> _Problem details_
Below are records. Find each line in them that holds the word "frames" and copy it.

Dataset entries
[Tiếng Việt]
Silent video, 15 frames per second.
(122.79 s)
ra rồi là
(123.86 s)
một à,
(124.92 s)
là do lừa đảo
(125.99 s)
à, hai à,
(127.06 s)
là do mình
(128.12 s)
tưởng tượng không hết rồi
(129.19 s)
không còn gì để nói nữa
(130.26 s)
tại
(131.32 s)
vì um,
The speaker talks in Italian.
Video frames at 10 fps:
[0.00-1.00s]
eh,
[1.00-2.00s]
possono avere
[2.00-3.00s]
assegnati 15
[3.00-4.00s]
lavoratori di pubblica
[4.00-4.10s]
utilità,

==

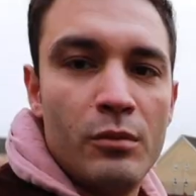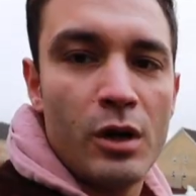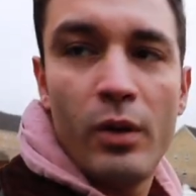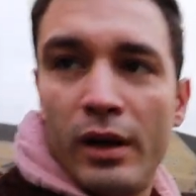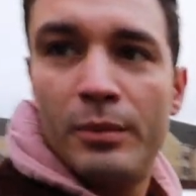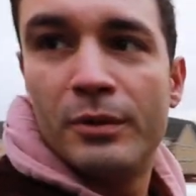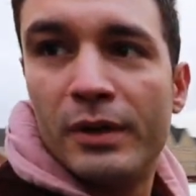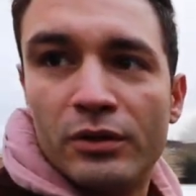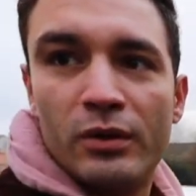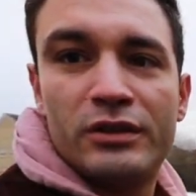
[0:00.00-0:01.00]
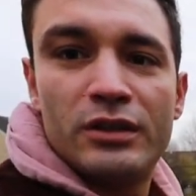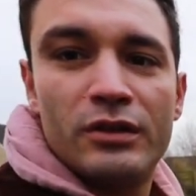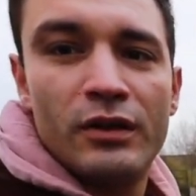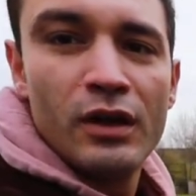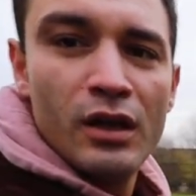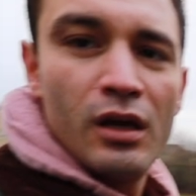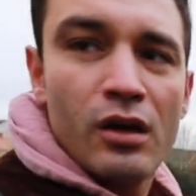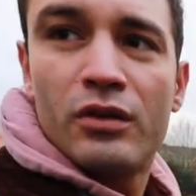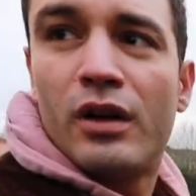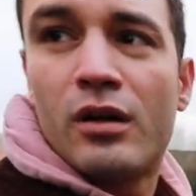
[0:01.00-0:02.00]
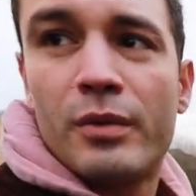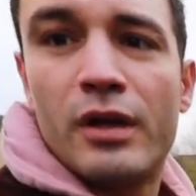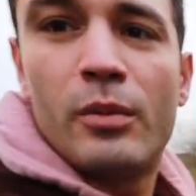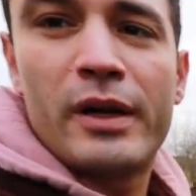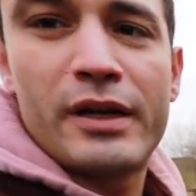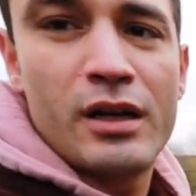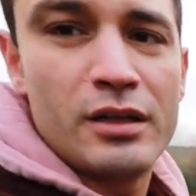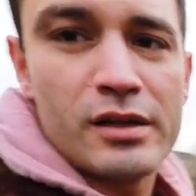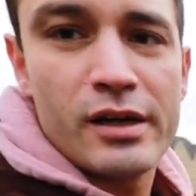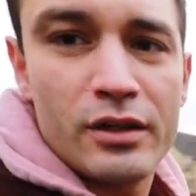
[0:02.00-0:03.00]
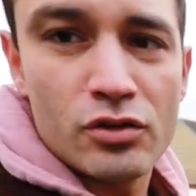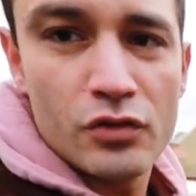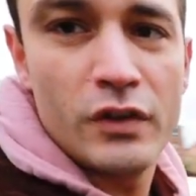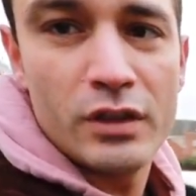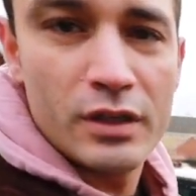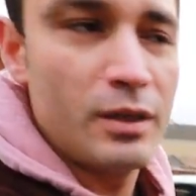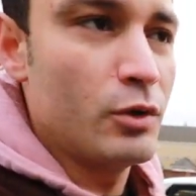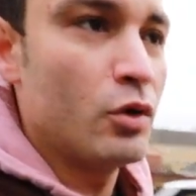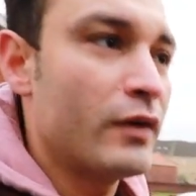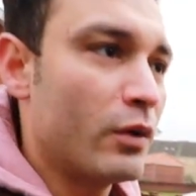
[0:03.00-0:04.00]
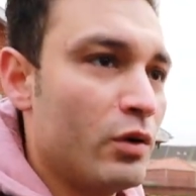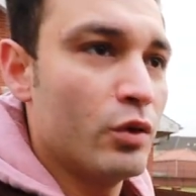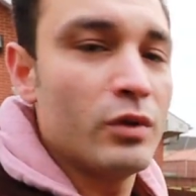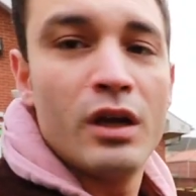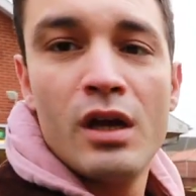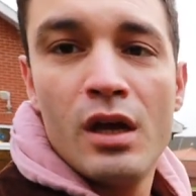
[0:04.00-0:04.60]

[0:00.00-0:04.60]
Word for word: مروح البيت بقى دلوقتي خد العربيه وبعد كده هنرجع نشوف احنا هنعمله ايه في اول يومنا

> _Answer space_
Silent video, 15 frames per second.
Video frames at 10 fps:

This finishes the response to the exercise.